▶ Exercise requirements:
Transcribe the listing below exactly, leaving out each image.

▶ Information:
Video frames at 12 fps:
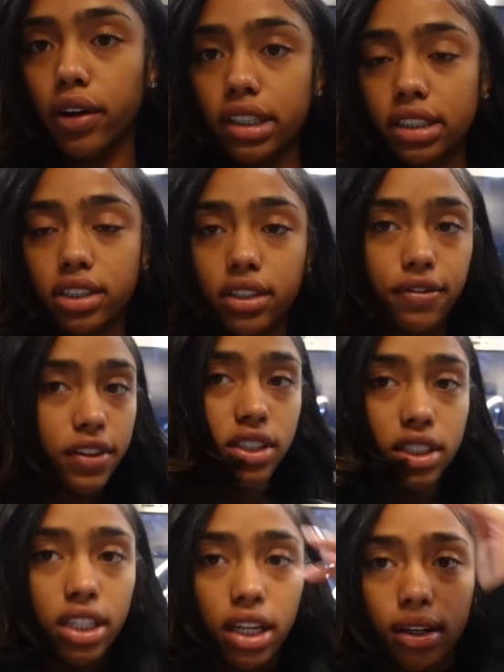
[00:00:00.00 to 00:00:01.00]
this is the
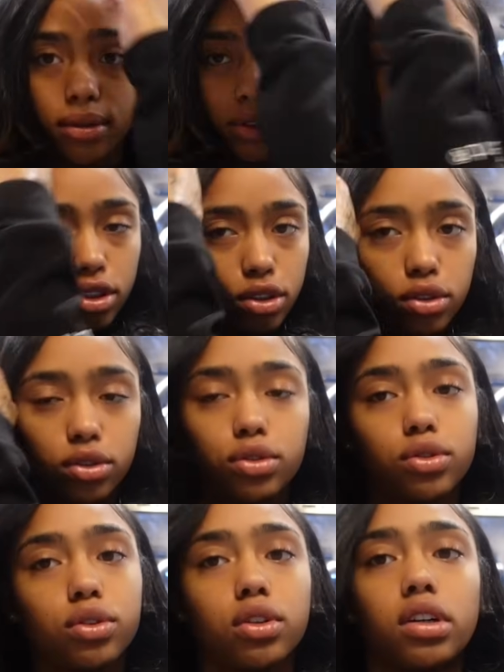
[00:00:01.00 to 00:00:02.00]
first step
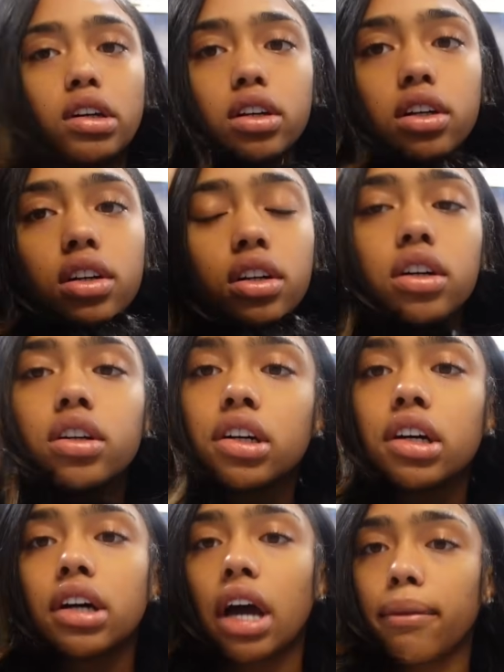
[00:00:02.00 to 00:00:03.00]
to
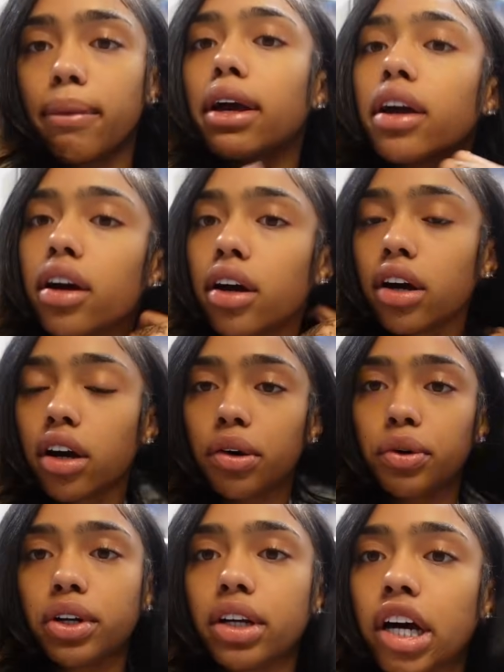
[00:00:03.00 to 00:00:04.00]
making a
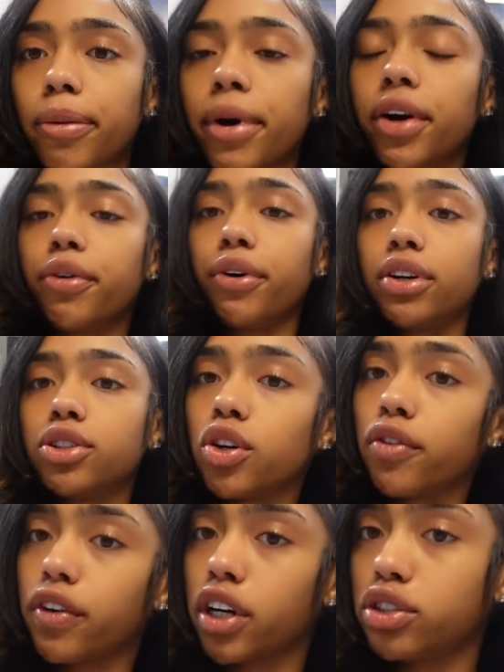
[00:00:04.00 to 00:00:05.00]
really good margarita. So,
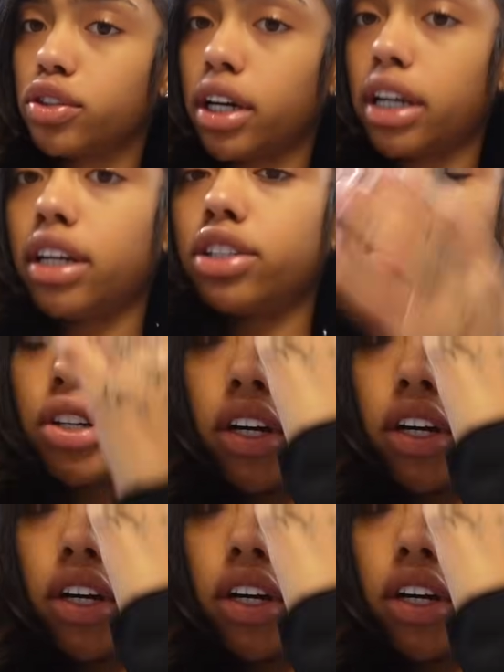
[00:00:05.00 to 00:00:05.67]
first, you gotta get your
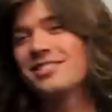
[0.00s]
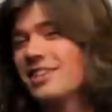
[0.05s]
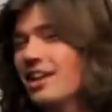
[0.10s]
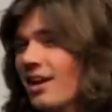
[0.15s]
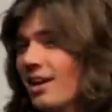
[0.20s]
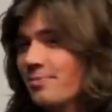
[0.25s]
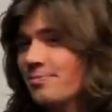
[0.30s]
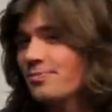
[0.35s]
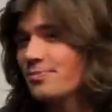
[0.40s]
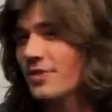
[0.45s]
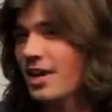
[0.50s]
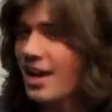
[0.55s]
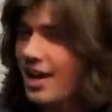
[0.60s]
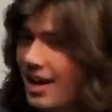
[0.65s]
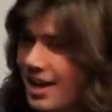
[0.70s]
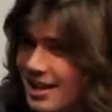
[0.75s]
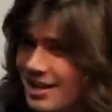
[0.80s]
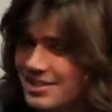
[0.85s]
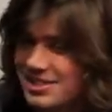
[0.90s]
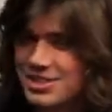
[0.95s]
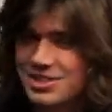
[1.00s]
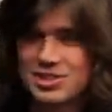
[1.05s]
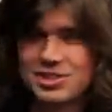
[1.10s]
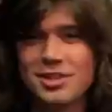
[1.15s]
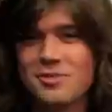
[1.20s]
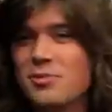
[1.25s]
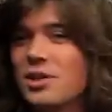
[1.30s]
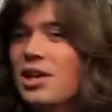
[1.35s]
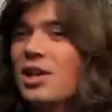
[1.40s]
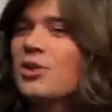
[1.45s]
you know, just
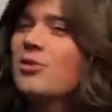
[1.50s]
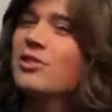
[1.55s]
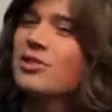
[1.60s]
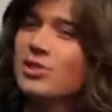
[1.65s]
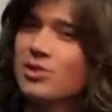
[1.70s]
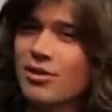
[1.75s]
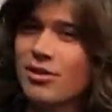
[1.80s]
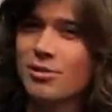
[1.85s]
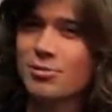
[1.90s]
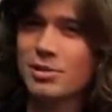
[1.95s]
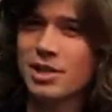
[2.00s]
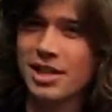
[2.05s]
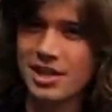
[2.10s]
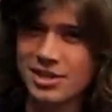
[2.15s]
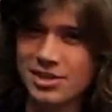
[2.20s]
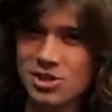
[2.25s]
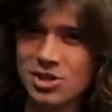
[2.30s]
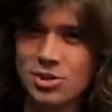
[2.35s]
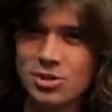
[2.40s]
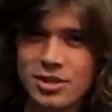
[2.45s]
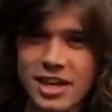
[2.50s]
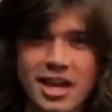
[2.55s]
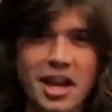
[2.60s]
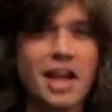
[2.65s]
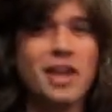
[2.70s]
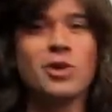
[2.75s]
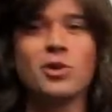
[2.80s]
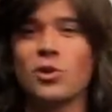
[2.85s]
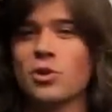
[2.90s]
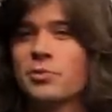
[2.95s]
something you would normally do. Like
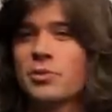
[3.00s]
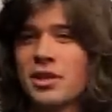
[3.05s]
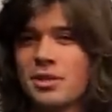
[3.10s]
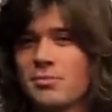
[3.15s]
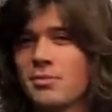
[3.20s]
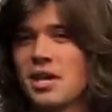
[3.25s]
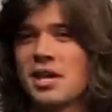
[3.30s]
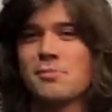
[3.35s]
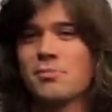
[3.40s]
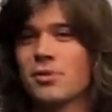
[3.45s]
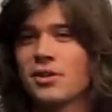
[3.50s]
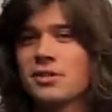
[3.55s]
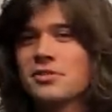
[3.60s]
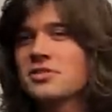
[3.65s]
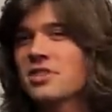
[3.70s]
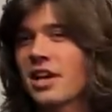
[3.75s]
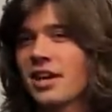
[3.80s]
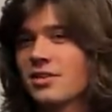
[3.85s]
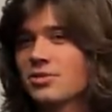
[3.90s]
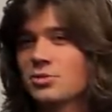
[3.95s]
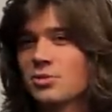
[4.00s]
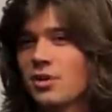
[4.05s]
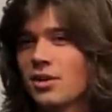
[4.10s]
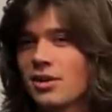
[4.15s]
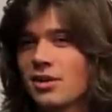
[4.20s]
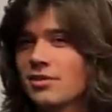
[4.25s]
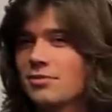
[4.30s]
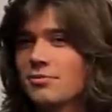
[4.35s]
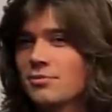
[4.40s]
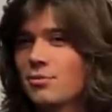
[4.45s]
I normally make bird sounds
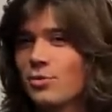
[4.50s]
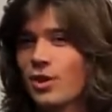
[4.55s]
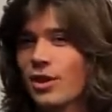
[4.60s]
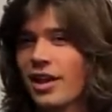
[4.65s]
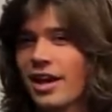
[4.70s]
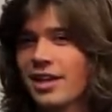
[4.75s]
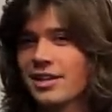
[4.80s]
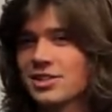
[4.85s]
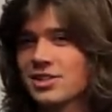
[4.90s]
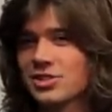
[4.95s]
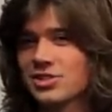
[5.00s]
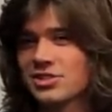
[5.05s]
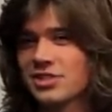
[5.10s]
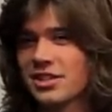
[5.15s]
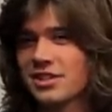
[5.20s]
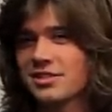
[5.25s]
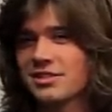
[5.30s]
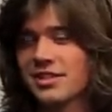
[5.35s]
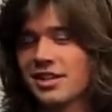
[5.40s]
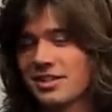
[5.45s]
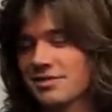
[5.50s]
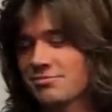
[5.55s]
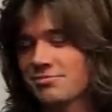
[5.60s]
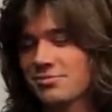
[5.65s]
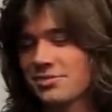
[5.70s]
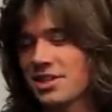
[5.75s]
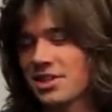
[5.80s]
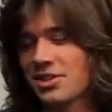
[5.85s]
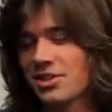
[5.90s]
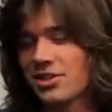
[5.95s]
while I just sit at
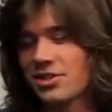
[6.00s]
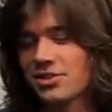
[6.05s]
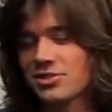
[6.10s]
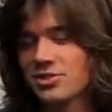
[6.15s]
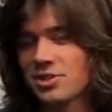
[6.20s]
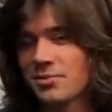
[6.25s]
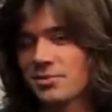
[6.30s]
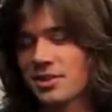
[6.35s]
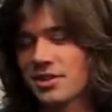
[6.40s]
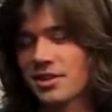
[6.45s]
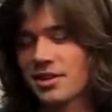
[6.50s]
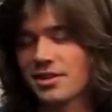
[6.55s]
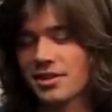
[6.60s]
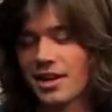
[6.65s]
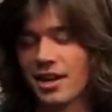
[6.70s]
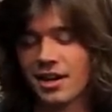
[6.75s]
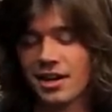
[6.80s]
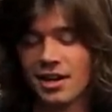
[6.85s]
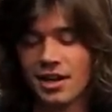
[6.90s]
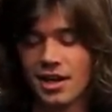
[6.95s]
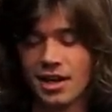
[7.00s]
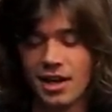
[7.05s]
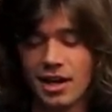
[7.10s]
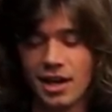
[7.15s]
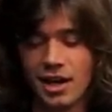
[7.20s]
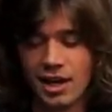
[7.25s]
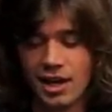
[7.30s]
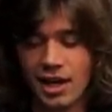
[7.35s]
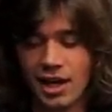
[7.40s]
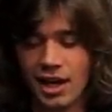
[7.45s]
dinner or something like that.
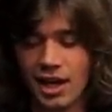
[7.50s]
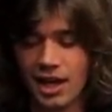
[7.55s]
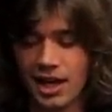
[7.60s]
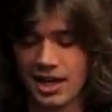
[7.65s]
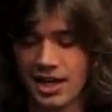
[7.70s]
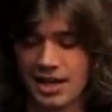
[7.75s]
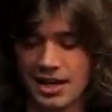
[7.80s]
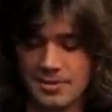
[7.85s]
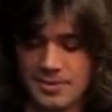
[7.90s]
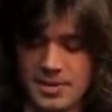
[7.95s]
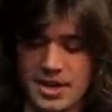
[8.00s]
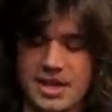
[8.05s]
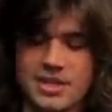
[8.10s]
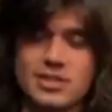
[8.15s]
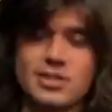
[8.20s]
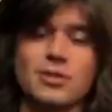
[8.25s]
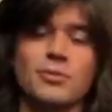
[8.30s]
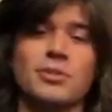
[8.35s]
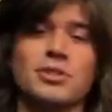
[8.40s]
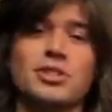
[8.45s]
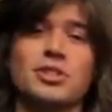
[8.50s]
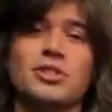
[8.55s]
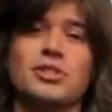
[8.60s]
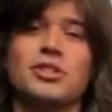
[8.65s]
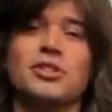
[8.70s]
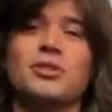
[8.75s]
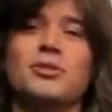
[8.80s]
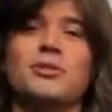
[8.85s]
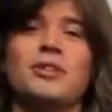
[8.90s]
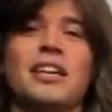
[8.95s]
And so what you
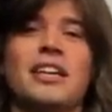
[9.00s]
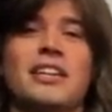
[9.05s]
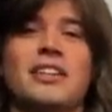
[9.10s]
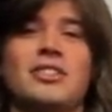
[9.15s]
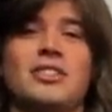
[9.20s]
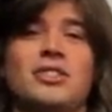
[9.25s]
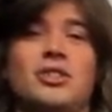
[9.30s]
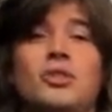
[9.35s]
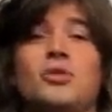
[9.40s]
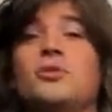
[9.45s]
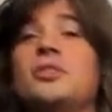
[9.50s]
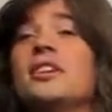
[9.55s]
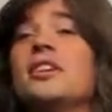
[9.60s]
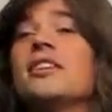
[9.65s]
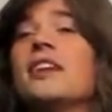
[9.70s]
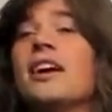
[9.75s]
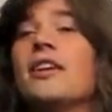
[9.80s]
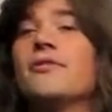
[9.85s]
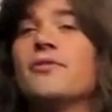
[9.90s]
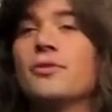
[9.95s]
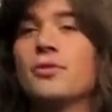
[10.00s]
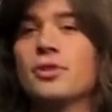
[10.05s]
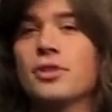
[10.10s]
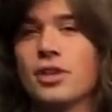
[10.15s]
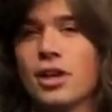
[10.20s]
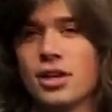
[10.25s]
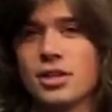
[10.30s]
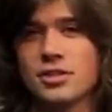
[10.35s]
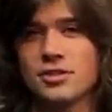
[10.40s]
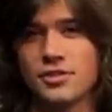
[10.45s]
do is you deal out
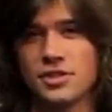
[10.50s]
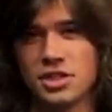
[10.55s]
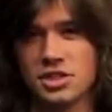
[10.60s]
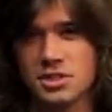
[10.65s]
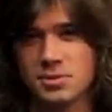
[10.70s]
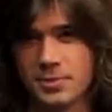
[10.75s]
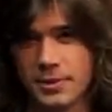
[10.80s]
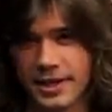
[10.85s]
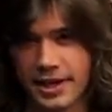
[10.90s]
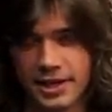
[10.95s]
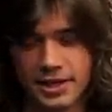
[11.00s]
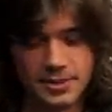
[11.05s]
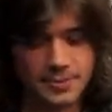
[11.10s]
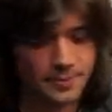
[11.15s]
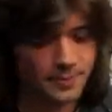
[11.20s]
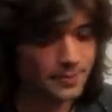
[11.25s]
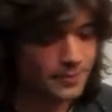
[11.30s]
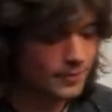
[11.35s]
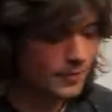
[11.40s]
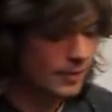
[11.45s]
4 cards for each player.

▶ Response to this task:
Video frames at 12 fps:
[00:00:00.00 to 00:00:01.00]
this is the
[00:00:01.00 to 00:00:02.00]
first step
[00:00:02.00 to 00:00:03.00]
to
[00:00:03.00 to 00:00:04.00]
making a
[00:00:04.00 to 00:00:05.00]
really good margarita. So,
[00:00:05.00 to 00:00:05.67]
first, you gotta get your
[0.00s]
[0.05s]
[0.10s]
[0.15s]
[0.20s]
[0.25s]
[0.30s]
[0.35s]
[0.40s]
[0.45s]
[0.50s]
[0.55s]
[0.60s]
[0.65s]
[0.70s]
[0.75s]
[0.80s]
[0.85s]
[0.90s]
[0.95s]
[1.00s]
[1.05s]
[1.10s]
[1.15s]
[1.20s]
[1.25s]
[1.30s]
[1.35s]
[1.40s]
[1.45s]
you know, just
[1.50s]
[1.55s]
[1.60s]
[1.65s]
[1.70s]
[1.75s]
[1.80s]
[1.85s]
[1.90s]
[1.95s]
[2.00s]
[2.05s]
[2.10s]
[2.15s]
[2.20s]
[2.25s]
[2.30s]
[2.35s]
[2.40s]
[2.45s]
[2.50s]
[2.55s]
[2.60s]
[2.65s]
[2.70s]
[2.75s]
[2.80s]
[2.85s]
[2.90s]
[2.95s]
something you would normally do. Like
[3.00s]
[3.05s]
[3.10s]
[3.15s]
[3.20s]
[3.25s]
[3.30s]
[3.35s]
[3.40s]
[3.45s]
[3.50s]
[3.55s]
[3.60s]
[3.65s]
[3.70s]
[3.75s]
[3.80s]
[3.85s]
[3.90s]
[3.95s]
[4.00s]
[4.05s]
[4.10s]
[4.15s]
[4.20s]
[4.25s]
[4.30s]
[4.35s]
[4.40s]
[4.45s]
I normally make bird sounds
[4.50s]
[4.55s]
[4.60s]
[4.65s]
[4.70s]
[4.75s]
[4.80s]
[4.85s]
[4.90s]
[4.95s]
[5.00s]
[5.05s]
[5.10s]
[5.15s]
[5.20s]
[5.25s]
[5.30s]
[5.35s]
[5.40s]
[5.45s]
[5.50s]
[5.55s]
[5.60s]
[5.65s]
[5.70s]
[5.75s]
[5.80s]
[5.85s]
[5.90s]
[5.95s]
while I just sit at
[6.00s]
[6.05s]
[6.10s]
[6.15s]
[6.20s]
[6.25s]
[6.30s]
[6.35s]
[6.40s]
[6.45s]
[6.50s]
[6.55s]
[6.60s]
[6.65s]
[6.70s]
[6.75s]
[6.80s]
[6.85s]
[6.90s]
[6.95s]
[7.00s]
[7.05s]
[7.10s]
[7.15s]
[7.20s]
[7.25s]
[7.30s]
[7.35s]
[7.40s]
[7.45s]
dinner or something like that.
[7.50s]
[7.55s]
[7.60s]
[7.65s]
[7.70s]
[7.75s]
[7.80s]
[7.85s]
[7.90s]
[7.95s]
[8.00s]
[8.05s]
[8.10s]
[8.15s]
[8.20s]
[8.25s]
[8.30s]
[8.35s]
[8.40s]
[8.45s]
[8.50s]
[8.55s]
[8.60s]
[8.65s]
[8.70s]
[8.75s]
[8.80s]
[8.85s]
[8.90s]
[8.95s]
And so what you
[9.00s]
[9.05s]
[9.10s]
[9.15s]
[9.20s]
[9.25s]
[9.30s]
[9.35s]
[9.40s]
[9.45s]
[9.50s]
[9.55s]
[9.60s]
[9.65s]
[9.70s]
[9.75s]
[9.80s]
[9.85s]
[9.90s]
[9.95s]
[10.00s]
[10.05s]
[10.10s]
[10.15s]
[10.20s]
[10.25s]
[10.30s]
[10.35s]
[10.40s]
[10.45s]
do is you deal out
[10.50s]
[10.55s]
[10.60s]
[10.65s]
[10.70s]
[10.75s]
[10.80s]
[10.85s]
[10.90s]
[10.95s]
[11.00s]
[11.05s]
[11.10s]
[11.15s]
[11.20s]
[11.25s]
[11.30s]
[11.35s]
[11.40s]
[11.45s]
4 cards for each player.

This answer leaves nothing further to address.